## Work request
Copy each line of the data beneath in which the word "Silent" appears.

## Supplied material
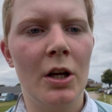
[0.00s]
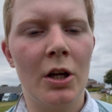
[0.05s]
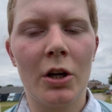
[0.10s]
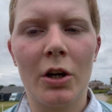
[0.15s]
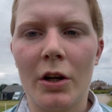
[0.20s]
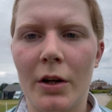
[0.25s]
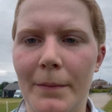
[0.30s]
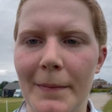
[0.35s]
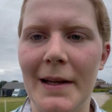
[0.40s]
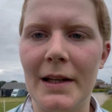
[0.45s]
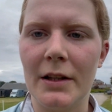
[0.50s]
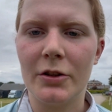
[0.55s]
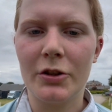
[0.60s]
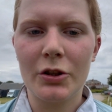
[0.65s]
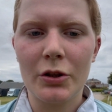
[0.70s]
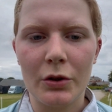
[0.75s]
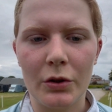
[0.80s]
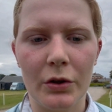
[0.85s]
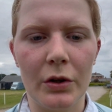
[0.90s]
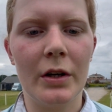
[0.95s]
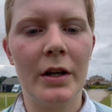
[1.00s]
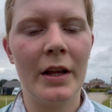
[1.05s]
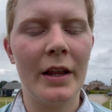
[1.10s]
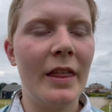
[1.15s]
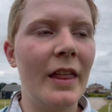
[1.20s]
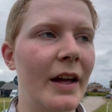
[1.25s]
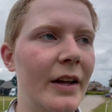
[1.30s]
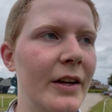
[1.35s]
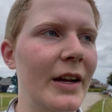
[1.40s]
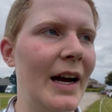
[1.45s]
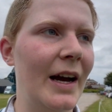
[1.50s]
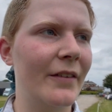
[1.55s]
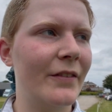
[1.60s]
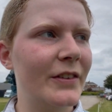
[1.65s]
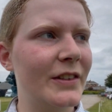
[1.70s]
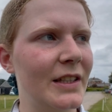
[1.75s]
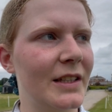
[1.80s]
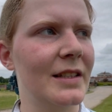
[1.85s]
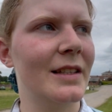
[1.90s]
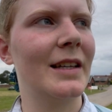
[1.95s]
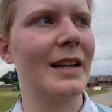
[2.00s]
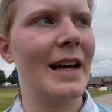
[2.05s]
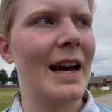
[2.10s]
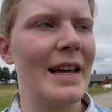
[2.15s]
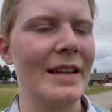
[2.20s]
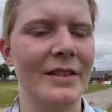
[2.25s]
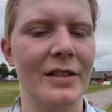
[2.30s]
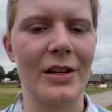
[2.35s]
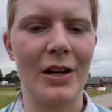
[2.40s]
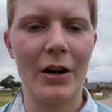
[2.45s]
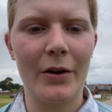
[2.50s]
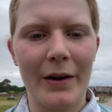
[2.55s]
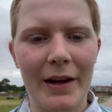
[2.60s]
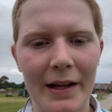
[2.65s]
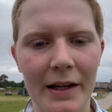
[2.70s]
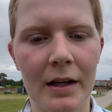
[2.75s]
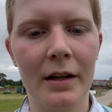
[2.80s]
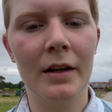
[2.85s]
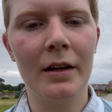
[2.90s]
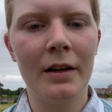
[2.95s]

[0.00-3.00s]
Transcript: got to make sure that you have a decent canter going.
==
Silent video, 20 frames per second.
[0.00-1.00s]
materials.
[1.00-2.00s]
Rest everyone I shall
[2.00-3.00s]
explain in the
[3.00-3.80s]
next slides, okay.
--
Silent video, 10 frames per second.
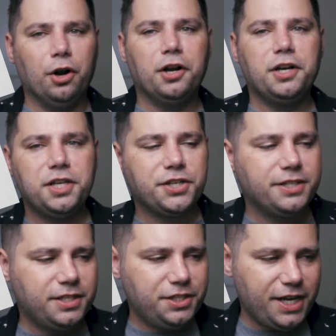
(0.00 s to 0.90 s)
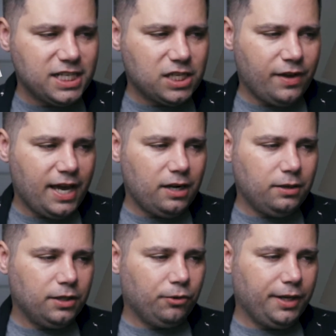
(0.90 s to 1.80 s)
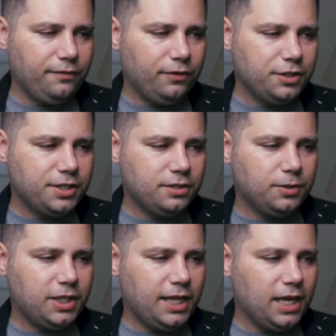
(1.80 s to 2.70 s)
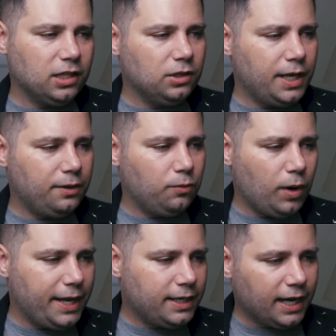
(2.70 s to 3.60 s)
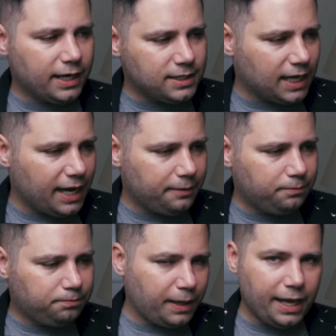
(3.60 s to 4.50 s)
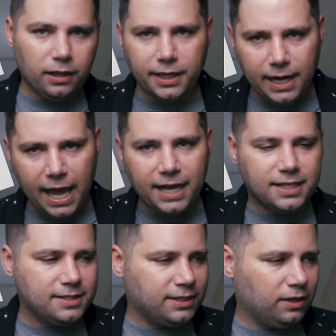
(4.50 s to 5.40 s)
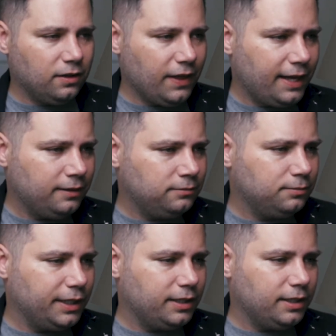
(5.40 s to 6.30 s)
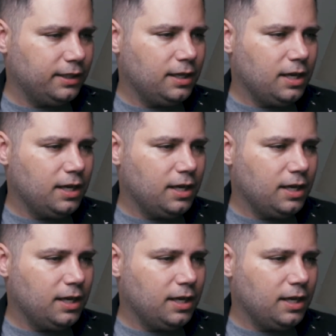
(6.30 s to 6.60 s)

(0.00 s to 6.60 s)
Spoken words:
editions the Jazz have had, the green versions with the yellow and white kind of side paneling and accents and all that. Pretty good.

## Exercise response
Silent video, 20 frames per second.
Silent video, 10 frames per second.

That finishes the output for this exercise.